# Rank of Neural Hessians

This code illustrates the results of the paper **Analytic Insights into Structure and Rank of Neural Network Hessian Maps** by calculating the rank of several Hessians and comparing them to the derived upper-bounds. The code is accompanied by the relevant formulas of the paper but of course is by no means an adequate substitution but is meant to provide context.

In [8]:
import jax.numpy as jnp
from jax import *
from jax.config import config
from jax.experimental.stax import softmax, logsoftmax
from initializers import get_init

from data import get_dataset
from hessians import outer_prod, loss_hessian
from architectures import fully_connected

from dataloader import DatasetTorch
from torch.utils.data import DataLoader

High numerical precision is essential to the calculations, thus all tensors will be of type **float64**. Using float32 leads to instabilities and indeed produces wrong results! Moreover, we found that float64 is vital to all calculations, not just the final rank computation!

In [9]:
config.update("jax_enable_x64", True)  

We have the following setting. We have a neural network  $f_{{\boldsymbol{\theta}}}: \mathbb{R}^{d} \xrightarrow{} \mathbb{R}^{k}$ with parameters $\boldsymbol{\theta} \in \mathbb{R}^{p}$, some input data $\boldsymbol{x}_1, \dots, \boldsymbol{x}_n \in \mathbb{R}^{d}$ and targets $\boldsymbol{y}_1, \dots, \boldsymbol{y}_n \in \mathbb{R}^{k}$.  Moreover we have some loss function $\mathcal{L}(\boldsymbol{\theta})$ that measures how well we predict $\boldsymbol{y}$. Here we will focus on the squared loss, 
$$\mathcal{L}(\boldsymbol{\theta}) = \sum_{i=1}^n||f_{\boldsymbol{\theta}}(\boldsymbol{x}_i)-\boldsymbol{y}_i{||}_2^2$$
 We want to calculate the Hessian of the loss with respect to the parameters $\boldsymbol{\theta}$, i.e
$$\boldsymbol{H}_{\mathcal{L}} = \frac{\partial^2}{\partial \boldsymbol{\theta} \partial \boldsymbol{\theta}}\mathcal{L}(\boldsymbol{\theta})$$
Let us first setup the hyperparameters, namely the sample size $n$ of our problem, the dimensionality $d$ of our inputs and the number of classes $k$, i.e. the dimensionality of $y$.

In [10]:
# Define the hyperparameters
n_train = 50                                                      # Sample size
dim = 25                                                          # Dimension of data
widths = [5, 10]                                                  # Width of the network, excluding last layer
classes = 10                                                      # Number of classes
bs = 10

all_widths = [dim] + widths + [classes]
p = sum([all_widths[i] * all_widths[i + 1] for i in range(len(all_widths)-1)])   

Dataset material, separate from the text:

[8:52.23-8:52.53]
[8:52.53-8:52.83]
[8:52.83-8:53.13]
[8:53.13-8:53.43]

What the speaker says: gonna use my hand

# Initialize seed                           
key = random.PRNGKey(1)

Let's specify the data distribution, we can choose from using 'MNIST', 'FashionMNIST' or 'CIFAR10'. We need to calculate the covariance matrix 
$$\boldsymbol{\Sigma} = \sum_{i=1}^n \boldsymbol{x}_i \boldsymbol{x}_i^T$$
and its rank $r = \text{rank}(\boldsymbol{\Sigma})$, as $r$ will enter in our formulas for the predictions.

In [12]:
# Define the data, we will choose down-scaled MNIST 

data = get_dataset('CIFAR', n_train=n_train, n_test=1, dim=dim, classes=classes)

# Define a train loader so that we can batch the Hessian calculation
train_loader = DataLoader(DatasetTorch(data.x_train, data.y_train), batch_size=bs)

Files already downloaded and verified
Files already downloaded and verified


Next we fix our neural network model, which will be a fully-connected linear network of the following form:
$$f_{\boldsymbol{\theta}}(\boldsymbol{x}) = \boldsymbol{W}_L \dots \boldsymbol{W}_1 x$$
where $\boldsymbol{W}_i \in R^{m_{i-1} \times m_{i}}$ with $m_0 = d$ and $m_L = k$. For simplicity we will ignore biases, but if you're interested, check out the paper for the corresponding formulas with bias! Our theorems hold for a variety of initialization schemes, here you can choose from either 'glorot' (scaled Gaussian initialization), 'uniform' (scaled uniform initialization) or 'orthogonal' (sampling according to the Haar measure from the space of orthogonal matrices):

In [13]:
# Choose initialization
init = get_init('glorot')                   
# Define linear neural network architecture
init_fn, apply_fn = fully_connected(units=widths, classes=classes, activation='linear', init=init)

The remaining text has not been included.